* **WHAT IS BEING ASKED**
Count how many lines in the entries below hold the string "Spoken", and respond with that number only.

#### THE RECORDS

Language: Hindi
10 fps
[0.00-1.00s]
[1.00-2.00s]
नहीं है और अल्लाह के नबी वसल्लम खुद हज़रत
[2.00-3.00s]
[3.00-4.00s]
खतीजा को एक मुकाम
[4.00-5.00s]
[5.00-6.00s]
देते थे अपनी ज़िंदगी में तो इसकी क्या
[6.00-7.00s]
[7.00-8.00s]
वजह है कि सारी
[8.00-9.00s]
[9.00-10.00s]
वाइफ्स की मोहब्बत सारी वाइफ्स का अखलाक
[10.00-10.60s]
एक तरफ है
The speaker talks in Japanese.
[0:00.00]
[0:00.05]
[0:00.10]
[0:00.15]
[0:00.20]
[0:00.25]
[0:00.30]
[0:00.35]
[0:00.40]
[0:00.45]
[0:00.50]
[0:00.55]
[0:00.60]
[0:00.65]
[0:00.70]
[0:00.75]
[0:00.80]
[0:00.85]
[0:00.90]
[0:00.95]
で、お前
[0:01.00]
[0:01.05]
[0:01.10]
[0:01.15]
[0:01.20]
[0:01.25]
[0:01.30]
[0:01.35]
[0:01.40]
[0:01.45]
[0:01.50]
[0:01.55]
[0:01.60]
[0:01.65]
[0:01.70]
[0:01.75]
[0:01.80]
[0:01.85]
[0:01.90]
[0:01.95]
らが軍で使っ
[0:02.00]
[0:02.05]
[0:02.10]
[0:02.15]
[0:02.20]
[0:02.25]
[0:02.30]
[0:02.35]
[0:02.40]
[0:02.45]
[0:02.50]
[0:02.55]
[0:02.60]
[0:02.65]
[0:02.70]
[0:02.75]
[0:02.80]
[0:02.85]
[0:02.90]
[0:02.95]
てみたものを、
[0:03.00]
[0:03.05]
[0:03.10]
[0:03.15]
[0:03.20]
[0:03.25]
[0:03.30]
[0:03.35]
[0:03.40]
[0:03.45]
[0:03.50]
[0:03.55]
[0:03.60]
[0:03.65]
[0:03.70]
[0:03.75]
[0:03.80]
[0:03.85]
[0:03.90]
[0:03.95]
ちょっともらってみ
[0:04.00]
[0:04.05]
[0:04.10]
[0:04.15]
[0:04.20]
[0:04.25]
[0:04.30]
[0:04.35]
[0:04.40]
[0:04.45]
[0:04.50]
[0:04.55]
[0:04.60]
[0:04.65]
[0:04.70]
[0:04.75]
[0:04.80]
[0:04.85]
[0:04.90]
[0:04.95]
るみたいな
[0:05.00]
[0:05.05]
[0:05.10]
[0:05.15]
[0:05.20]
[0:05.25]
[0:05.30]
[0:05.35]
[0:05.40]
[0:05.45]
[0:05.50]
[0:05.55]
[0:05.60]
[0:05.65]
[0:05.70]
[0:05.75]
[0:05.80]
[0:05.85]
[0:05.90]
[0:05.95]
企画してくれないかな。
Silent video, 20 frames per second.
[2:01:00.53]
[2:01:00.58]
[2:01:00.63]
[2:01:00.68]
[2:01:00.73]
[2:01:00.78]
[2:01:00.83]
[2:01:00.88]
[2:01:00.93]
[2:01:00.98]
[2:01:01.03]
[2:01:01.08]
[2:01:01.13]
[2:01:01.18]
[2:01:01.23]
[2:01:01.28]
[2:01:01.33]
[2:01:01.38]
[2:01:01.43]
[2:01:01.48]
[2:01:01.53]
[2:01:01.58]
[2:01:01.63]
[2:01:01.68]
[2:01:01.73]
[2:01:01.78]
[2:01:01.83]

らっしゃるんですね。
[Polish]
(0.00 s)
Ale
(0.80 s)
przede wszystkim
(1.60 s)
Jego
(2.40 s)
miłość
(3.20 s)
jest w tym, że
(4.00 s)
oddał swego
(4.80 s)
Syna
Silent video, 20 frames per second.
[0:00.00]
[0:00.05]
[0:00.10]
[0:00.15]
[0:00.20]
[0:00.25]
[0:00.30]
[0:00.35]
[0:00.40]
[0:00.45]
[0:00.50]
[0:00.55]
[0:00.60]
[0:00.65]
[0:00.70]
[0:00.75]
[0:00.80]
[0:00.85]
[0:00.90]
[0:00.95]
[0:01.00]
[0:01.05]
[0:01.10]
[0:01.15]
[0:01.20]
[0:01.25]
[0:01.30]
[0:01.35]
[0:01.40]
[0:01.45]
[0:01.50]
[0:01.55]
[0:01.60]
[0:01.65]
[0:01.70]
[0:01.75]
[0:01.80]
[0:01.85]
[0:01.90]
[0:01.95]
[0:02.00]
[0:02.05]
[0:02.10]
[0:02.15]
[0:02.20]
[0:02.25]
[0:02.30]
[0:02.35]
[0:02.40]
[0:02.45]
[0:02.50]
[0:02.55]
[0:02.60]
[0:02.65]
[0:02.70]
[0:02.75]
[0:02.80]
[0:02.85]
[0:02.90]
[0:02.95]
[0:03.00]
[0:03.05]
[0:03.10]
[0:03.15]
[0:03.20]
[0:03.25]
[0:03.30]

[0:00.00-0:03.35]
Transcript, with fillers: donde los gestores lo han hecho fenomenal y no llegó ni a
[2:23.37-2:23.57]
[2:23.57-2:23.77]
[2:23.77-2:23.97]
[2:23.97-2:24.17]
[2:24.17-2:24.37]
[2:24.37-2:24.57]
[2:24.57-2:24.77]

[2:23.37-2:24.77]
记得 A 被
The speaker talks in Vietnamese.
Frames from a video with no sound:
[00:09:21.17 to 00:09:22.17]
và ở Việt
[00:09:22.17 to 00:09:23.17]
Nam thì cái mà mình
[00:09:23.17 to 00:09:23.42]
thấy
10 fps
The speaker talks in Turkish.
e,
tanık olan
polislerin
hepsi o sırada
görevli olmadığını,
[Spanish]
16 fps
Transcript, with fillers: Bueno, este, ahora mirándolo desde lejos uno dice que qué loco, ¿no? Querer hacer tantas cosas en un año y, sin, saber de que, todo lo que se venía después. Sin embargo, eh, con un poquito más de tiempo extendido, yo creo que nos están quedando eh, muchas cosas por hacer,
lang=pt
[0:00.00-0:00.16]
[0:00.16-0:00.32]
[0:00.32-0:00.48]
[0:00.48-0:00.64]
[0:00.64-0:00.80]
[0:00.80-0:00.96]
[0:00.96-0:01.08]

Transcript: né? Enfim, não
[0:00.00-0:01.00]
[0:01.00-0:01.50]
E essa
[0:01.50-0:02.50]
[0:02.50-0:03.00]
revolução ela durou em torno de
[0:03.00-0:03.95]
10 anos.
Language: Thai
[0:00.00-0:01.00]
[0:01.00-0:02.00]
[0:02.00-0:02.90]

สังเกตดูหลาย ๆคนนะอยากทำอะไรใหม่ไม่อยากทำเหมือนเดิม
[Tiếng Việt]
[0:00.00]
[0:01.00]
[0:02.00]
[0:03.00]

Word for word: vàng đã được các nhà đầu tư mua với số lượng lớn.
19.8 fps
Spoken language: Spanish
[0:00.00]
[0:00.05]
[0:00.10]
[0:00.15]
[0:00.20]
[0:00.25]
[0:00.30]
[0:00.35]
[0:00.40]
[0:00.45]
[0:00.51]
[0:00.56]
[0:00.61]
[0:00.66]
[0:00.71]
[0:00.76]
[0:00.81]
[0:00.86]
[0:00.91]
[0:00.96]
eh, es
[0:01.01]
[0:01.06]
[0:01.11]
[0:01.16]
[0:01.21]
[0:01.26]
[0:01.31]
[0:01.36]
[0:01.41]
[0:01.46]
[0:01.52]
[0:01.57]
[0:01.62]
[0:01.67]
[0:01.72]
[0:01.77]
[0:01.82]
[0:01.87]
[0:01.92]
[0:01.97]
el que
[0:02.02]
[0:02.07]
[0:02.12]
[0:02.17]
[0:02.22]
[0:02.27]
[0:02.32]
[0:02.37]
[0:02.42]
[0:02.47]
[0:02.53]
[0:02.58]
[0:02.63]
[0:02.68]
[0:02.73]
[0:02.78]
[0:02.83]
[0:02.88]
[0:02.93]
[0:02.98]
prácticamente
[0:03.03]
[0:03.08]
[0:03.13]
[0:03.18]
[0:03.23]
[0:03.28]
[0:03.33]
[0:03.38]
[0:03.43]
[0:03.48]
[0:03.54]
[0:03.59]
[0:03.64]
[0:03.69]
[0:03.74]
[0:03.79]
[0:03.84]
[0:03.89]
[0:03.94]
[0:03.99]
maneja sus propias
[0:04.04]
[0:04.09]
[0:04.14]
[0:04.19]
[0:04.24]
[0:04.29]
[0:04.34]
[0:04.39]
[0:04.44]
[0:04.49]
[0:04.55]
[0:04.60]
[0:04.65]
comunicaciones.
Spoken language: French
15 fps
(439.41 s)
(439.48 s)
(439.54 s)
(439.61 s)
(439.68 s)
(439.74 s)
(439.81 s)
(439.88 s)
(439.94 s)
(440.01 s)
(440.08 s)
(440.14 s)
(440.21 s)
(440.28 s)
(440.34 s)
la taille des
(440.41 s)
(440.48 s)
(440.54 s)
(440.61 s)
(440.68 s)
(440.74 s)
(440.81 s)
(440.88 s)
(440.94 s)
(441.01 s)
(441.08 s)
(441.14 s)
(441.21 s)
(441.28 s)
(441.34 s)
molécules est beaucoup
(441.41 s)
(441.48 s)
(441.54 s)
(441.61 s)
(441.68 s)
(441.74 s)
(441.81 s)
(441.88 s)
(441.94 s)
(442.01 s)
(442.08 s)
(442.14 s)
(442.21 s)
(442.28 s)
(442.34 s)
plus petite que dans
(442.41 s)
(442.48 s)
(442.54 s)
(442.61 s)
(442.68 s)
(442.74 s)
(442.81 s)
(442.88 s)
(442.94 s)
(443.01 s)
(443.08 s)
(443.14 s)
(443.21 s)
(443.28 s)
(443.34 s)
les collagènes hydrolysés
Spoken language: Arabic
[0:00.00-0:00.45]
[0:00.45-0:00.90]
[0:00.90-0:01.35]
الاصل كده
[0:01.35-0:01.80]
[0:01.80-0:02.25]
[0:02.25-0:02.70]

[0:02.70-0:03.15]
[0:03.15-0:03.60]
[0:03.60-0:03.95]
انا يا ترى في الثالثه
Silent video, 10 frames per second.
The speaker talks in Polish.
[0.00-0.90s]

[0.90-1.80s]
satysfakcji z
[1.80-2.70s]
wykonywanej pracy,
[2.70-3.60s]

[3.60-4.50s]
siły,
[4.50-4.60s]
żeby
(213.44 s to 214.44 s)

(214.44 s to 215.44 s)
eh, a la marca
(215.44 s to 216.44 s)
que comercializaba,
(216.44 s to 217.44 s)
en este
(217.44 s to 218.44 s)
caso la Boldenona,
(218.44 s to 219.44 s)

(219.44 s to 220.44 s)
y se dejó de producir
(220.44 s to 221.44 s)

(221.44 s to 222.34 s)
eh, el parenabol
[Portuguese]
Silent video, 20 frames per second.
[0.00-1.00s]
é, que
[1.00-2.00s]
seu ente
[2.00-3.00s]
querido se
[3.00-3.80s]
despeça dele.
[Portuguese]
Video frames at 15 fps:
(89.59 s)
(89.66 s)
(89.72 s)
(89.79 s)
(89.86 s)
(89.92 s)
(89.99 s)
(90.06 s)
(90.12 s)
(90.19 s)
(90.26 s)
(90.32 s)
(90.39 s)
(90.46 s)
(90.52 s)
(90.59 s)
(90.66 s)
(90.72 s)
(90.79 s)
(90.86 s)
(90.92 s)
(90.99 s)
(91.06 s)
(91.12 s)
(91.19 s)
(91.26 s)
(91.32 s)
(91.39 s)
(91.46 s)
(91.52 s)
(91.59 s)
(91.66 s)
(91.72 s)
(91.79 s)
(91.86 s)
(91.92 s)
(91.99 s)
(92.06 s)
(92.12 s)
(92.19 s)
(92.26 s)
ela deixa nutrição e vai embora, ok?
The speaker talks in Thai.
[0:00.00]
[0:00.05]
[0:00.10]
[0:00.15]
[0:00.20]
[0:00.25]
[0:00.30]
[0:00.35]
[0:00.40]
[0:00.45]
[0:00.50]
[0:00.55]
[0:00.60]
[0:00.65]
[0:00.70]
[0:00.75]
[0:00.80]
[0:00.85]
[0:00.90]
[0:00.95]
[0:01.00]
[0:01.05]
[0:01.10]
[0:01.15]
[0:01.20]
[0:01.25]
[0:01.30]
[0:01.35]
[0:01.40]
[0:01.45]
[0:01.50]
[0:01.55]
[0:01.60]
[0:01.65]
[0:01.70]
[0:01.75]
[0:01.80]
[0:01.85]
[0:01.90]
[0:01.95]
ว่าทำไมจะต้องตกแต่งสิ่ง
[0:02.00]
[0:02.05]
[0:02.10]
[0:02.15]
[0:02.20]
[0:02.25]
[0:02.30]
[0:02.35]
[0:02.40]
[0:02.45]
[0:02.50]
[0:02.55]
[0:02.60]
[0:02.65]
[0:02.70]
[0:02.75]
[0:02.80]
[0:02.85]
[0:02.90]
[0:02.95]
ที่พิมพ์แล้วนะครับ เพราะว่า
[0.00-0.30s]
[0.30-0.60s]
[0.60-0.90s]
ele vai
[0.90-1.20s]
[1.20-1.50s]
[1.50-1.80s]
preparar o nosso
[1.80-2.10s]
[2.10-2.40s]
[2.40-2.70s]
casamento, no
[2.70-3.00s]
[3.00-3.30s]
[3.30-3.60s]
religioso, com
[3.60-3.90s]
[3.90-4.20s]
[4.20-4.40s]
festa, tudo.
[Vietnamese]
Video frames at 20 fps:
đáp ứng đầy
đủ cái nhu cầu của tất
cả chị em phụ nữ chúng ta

########

* **SOLUTION TO THIS EXERCISE**
3